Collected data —

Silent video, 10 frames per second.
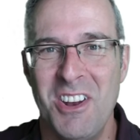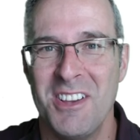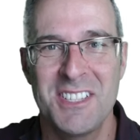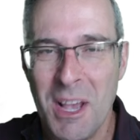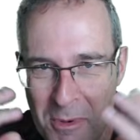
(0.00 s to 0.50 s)

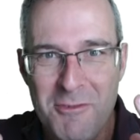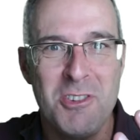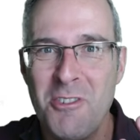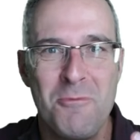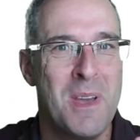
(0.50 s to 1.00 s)
some of
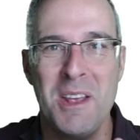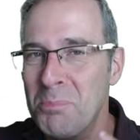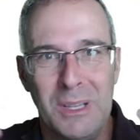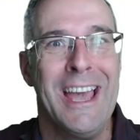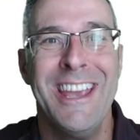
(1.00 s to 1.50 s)
you have been
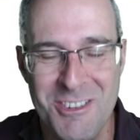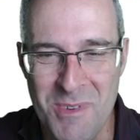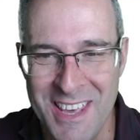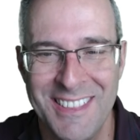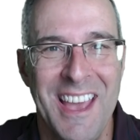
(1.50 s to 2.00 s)
plagued
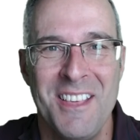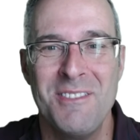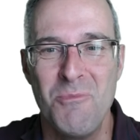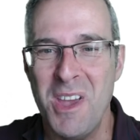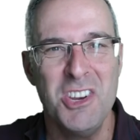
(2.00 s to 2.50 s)
with,
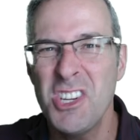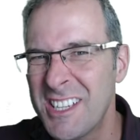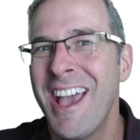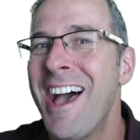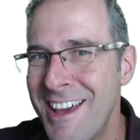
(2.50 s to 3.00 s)
where you just
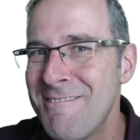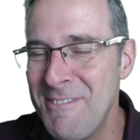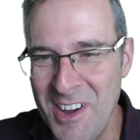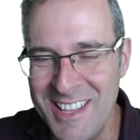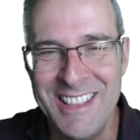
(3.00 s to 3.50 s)
can't
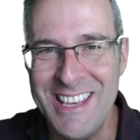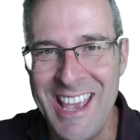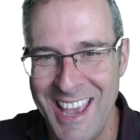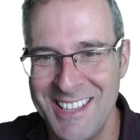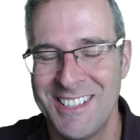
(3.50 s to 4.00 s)
find the
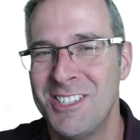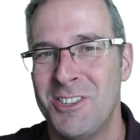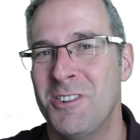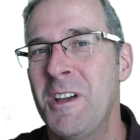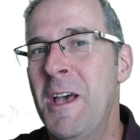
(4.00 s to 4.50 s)
answer to.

TASK PROMPT — Your answer should reproduce every line of the data verbatim and include no images.

RESPONSE AREA —
Silent video, 10 frames per second.
(0.00 s to 0.50 s)

(0.50 s to 1.00 s)
some of
(1.00 s to 1.50 s)
you have been
(1.50 s to 2.00 s)
plagued
(2.00 s to 2.50 s)
with,
(2.50 s to 3.00 s)
where you just
(3.00 s to 3.50 s)
can't
(3.50 s to 4.00 s)
find the
(4.00 s to 4.50 s)
answer to.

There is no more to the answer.